* Task details
Copy, exactly and without additions, every line in the records below from the one holding "[00:04:30.28]" through the one holding "Verbatim transcript: We're", both ends included.

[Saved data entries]
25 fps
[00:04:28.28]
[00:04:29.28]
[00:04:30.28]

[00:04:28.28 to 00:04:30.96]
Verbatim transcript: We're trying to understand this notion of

---

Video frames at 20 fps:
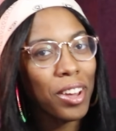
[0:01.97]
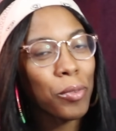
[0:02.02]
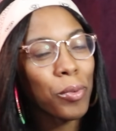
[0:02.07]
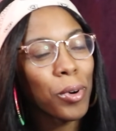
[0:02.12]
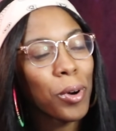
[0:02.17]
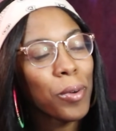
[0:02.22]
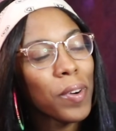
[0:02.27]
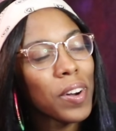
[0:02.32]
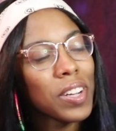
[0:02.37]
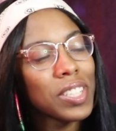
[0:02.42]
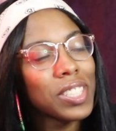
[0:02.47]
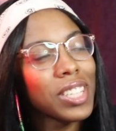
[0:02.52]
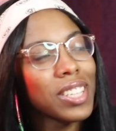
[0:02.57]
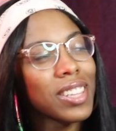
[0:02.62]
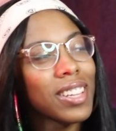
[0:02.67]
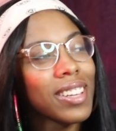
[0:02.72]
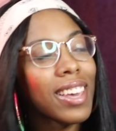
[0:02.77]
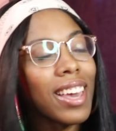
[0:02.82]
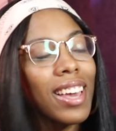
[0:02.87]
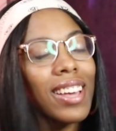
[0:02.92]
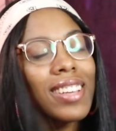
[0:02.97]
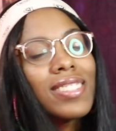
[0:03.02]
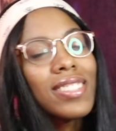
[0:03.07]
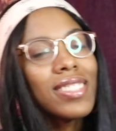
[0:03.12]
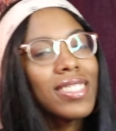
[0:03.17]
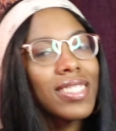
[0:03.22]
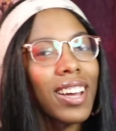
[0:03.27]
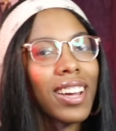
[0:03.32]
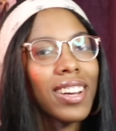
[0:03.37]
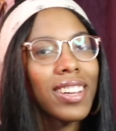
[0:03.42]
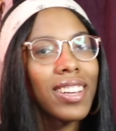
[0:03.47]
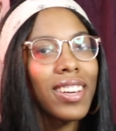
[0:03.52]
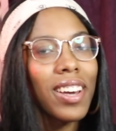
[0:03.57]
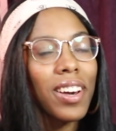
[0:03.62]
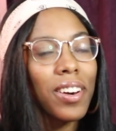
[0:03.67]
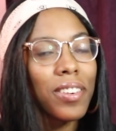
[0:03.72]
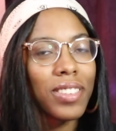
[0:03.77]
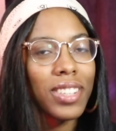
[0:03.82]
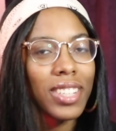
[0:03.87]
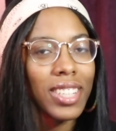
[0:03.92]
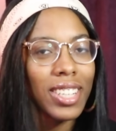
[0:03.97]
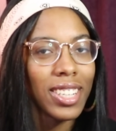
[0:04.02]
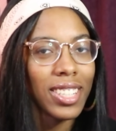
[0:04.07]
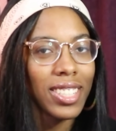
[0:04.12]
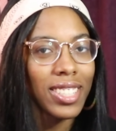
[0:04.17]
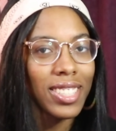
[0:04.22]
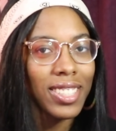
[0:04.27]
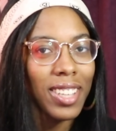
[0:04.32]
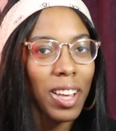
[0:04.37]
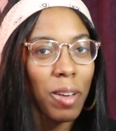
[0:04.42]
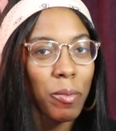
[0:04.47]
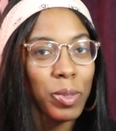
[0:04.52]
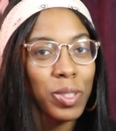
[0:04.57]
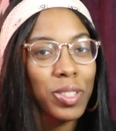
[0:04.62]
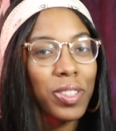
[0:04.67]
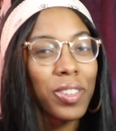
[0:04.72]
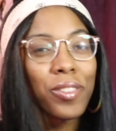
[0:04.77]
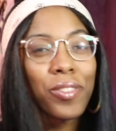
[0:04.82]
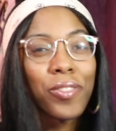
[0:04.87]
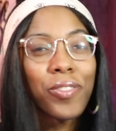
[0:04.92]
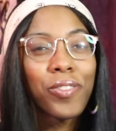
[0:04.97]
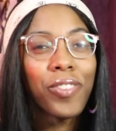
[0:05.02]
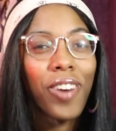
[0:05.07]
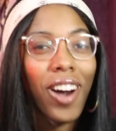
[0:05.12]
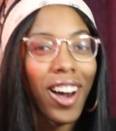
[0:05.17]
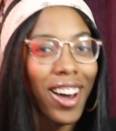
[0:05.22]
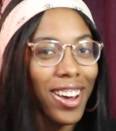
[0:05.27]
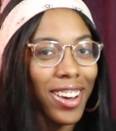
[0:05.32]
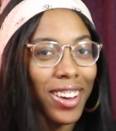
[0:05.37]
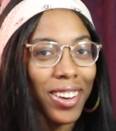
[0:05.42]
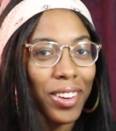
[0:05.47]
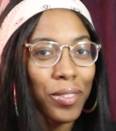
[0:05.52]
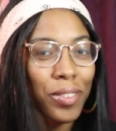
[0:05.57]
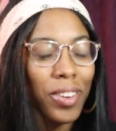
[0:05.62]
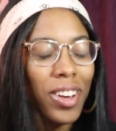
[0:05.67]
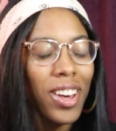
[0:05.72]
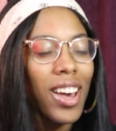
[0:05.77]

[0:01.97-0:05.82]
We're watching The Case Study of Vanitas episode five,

* Answer below
[00:04:30.28]

[00:04:28.28 to 00:04:30.96]
Verbatim transcript: We're trying to understand this notion of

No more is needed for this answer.